START Exercise data

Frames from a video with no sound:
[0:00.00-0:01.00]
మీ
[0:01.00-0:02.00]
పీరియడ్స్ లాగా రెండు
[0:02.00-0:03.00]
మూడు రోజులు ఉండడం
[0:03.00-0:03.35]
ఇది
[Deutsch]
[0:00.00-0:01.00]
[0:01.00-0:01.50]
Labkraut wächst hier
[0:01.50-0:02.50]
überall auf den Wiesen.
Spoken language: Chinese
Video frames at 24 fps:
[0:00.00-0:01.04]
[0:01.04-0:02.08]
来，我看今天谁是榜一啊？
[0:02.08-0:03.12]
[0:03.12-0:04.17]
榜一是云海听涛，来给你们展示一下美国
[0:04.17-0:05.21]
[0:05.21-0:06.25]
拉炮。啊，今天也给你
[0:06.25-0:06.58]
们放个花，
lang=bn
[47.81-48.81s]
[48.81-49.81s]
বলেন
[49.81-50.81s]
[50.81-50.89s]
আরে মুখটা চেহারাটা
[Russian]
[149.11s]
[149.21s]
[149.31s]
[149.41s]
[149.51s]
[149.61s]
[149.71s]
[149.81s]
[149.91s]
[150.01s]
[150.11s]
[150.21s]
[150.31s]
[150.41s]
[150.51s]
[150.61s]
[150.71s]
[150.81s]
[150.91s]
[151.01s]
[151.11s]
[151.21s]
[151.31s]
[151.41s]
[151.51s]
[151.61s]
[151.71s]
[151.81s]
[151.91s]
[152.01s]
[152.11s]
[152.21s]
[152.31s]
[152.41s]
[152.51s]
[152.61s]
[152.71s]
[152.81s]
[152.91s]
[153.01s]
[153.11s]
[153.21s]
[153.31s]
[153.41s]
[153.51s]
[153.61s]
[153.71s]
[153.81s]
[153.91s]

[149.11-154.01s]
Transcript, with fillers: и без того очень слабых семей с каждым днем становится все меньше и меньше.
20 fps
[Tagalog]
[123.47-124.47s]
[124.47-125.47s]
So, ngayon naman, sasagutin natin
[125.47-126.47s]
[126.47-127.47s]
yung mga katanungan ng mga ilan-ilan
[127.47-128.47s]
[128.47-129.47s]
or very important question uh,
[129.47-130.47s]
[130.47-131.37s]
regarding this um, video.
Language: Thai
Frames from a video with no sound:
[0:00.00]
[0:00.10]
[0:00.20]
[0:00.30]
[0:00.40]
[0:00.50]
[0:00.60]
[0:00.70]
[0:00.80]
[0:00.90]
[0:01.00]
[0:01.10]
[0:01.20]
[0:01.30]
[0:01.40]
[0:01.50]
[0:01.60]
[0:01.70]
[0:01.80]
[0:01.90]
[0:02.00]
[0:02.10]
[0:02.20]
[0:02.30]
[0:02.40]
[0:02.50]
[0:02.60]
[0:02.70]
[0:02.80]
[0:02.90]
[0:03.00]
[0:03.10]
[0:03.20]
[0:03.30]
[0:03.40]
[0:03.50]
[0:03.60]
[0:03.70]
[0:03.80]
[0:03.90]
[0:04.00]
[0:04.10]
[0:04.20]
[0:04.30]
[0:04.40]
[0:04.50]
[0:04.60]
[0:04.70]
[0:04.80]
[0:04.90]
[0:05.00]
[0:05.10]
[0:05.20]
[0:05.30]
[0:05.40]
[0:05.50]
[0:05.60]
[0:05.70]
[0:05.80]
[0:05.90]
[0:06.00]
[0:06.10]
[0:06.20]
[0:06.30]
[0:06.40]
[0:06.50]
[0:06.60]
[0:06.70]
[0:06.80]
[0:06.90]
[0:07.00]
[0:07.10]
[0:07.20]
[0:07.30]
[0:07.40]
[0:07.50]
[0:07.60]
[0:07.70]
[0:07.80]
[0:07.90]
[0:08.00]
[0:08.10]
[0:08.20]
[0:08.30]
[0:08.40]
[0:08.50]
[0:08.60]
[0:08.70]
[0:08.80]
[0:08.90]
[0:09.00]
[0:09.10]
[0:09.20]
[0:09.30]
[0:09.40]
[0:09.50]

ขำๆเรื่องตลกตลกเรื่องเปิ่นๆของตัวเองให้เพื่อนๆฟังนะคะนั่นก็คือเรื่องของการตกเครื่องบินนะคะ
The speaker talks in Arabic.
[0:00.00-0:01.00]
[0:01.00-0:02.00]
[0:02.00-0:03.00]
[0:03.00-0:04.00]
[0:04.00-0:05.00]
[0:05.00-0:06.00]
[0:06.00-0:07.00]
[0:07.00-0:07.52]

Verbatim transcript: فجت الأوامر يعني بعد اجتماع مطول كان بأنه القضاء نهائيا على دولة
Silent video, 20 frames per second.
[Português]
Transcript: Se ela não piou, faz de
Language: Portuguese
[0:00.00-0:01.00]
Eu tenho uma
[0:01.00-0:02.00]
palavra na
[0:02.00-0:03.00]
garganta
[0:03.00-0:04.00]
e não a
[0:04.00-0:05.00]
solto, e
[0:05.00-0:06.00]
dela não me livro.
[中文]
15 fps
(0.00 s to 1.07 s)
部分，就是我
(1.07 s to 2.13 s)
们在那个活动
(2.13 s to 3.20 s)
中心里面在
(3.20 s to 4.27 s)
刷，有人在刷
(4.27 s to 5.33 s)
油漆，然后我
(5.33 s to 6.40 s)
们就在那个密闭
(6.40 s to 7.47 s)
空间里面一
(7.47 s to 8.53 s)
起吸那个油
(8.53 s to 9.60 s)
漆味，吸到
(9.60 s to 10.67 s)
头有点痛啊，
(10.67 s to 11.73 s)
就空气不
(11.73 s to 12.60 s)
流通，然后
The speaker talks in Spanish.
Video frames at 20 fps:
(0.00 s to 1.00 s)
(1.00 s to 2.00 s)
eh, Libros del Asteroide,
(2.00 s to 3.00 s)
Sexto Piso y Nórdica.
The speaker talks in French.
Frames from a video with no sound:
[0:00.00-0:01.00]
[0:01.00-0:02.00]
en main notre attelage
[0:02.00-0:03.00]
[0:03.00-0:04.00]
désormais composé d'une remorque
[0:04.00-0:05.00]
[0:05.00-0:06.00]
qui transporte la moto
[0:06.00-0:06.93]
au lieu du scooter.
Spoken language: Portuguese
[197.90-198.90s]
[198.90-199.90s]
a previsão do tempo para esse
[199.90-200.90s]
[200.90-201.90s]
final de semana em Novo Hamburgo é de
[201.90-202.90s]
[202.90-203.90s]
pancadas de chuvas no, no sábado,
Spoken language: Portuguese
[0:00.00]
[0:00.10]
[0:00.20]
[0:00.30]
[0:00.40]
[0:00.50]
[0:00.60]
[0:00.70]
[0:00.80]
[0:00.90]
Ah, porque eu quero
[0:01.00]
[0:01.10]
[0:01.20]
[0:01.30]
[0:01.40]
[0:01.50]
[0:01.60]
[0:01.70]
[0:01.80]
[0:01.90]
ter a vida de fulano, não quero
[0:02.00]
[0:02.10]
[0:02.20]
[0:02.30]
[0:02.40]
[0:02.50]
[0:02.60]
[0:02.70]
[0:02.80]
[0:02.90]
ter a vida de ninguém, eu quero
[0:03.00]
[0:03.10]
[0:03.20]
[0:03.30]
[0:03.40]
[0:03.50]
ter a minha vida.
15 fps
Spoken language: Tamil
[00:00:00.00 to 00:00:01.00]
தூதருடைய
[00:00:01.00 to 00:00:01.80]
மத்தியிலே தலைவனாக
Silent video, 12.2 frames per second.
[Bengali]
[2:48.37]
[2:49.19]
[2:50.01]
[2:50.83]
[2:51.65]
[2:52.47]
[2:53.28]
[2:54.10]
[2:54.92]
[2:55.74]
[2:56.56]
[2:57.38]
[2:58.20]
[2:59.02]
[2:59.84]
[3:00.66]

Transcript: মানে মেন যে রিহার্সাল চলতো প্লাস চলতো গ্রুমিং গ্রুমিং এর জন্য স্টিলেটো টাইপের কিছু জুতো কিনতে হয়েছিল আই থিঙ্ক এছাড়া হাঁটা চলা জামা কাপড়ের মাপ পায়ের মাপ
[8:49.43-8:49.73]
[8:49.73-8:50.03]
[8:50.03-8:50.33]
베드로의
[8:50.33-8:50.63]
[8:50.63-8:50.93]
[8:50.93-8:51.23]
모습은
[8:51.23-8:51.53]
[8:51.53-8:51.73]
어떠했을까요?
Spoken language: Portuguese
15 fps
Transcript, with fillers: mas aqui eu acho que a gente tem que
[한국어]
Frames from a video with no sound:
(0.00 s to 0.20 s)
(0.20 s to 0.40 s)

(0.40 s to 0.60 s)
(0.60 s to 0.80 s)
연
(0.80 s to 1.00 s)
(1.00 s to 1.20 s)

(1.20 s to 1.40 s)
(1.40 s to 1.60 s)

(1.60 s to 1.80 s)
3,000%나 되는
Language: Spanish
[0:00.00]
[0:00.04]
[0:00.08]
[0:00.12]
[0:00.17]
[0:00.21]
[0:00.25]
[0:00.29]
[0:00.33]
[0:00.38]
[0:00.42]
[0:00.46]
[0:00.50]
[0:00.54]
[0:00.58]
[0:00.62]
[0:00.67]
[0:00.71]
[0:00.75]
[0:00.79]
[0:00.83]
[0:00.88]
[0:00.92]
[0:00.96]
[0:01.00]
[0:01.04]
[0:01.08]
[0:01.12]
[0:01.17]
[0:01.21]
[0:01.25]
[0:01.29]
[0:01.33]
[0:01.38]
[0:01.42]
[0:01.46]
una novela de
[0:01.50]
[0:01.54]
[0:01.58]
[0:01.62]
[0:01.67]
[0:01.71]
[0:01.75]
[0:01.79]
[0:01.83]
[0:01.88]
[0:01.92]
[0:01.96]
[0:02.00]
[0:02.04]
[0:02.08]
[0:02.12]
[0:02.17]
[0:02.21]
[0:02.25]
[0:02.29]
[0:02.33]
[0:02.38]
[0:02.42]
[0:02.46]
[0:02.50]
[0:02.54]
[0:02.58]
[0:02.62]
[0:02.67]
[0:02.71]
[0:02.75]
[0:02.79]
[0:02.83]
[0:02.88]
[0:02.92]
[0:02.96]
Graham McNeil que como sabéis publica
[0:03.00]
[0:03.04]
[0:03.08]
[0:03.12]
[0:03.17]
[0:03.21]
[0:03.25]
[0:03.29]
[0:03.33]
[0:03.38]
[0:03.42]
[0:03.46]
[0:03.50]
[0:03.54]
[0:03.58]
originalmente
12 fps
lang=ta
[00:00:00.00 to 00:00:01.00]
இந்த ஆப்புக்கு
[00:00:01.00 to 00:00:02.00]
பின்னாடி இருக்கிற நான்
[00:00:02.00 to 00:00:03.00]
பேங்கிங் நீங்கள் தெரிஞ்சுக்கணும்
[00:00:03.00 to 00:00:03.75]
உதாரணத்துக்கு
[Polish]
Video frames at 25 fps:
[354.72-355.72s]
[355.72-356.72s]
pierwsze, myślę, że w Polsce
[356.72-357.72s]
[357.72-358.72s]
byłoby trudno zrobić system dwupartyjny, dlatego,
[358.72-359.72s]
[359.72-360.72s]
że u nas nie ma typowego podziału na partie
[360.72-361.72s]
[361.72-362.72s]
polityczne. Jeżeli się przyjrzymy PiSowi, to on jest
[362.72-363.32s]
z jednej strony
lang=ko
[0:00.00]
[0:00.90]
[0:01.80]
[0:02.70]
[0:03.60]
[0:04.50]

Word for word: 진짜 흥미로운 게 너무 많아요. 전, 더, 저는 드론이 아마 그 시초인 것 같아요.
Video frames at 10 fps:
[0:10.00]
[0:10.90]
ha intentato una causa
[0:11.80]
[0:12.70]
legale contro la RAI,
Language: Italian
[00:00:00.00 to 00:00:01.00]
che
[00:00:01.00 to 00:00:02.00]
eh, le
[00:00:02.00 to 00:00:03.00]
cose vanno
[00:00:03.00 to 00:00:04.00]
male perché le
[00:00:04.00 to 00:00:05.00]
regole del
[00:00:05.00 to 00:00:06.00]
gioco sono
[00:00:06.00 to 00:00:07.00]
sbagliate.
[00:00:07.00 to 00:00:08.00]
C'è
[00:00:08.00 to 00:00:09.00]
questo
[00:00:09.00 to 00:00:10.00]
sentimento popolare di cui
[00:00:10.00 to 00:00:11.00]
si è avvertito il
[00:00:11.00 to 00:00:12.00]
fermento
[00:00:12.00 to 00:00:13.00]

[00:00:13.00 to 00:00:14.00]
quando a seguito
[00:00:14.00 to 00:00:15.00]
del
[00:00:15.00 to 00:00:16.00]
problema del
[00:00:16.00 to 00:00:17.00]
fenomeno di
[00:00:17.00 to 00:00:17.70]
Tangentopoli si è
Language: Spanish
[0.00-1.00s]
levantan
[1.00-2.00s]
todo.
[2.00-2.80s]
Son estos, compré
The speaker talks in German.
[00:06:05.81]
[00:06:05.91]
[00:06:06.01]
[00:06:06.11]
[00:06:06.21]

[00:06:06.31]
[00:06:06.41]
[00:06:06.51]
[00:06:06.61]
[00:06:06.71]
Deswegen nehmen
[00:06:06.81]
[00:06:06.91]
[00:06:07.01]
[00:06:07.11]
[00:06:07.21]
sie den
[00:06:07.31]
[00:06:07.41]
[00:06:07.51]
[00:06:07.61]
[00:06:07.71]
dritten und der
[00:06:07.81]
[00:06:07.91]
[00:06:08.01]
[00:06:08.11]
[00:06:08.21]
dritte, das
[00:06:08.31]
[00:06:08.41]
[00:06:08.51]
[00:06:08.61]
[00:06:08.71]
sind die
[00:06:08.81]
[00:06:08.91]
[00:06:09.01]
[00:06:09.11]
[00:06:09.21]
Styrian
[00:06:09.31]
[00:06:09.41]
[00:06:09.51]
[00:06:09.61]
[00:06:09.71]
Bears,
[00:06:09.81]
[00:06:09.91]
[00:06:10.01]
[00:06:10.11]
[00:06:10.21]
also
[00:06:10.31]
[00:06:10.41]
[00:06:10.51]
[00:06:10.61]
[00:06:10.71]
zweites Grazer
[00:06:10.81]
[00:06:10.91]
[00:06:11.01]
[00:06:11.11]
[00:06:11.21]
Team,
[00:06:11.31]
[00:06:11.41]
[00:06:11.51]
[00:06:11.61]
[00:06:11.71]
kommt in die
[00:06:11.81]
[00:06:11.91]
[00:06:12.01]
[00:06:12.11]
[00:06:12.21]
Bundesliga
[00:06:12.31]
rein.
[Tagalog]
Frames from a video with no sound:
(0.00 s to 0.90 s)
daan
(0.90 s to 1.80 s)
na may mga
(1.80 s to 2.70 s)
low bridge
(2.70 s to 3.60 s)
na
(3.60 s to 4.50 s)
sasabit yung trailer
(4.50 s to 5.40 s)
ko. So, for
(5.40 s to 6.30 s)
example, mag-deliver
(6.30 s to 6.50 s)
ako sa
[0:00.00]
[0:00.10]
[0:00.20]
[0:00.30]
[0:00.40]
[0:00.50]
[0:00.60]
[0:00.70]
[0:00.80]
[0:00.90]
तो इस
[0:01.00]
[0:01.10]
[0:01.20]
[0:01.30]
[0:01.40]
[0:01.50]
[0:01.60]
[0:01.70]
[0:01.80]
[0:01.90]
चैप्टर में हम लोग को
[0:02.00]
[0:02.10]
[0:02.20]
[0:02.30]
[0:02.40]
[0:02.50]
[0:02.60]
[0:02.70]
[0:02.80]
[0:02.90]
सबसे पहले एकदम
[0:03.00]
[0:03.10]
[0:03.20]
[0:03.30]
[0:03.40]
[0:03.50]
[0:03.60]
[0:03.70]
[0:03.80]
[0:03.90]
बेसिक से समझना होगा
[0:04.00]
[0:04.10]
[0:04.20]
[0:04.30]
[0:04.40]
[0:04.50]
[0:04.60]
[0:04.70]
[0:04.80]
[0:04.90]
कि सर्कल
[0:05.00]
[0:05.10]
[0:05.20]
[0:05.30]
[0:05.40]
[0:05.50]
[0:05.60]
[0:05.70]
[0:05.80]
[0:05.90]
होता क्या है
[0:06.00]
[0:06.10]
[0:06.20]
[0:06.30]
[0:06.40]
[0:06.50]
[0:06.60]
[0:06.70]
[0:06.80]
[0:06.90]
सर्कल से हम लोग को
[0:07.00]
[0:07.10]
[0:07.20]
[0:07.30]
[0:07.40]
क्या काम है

END Exercise data

#### [To do]
Filter the data down to the lines that contain the string "second", and copy them.

#### [Response to this exercise]
Silent video, 20 frames per second.
Silent video, 12.2 frames per second.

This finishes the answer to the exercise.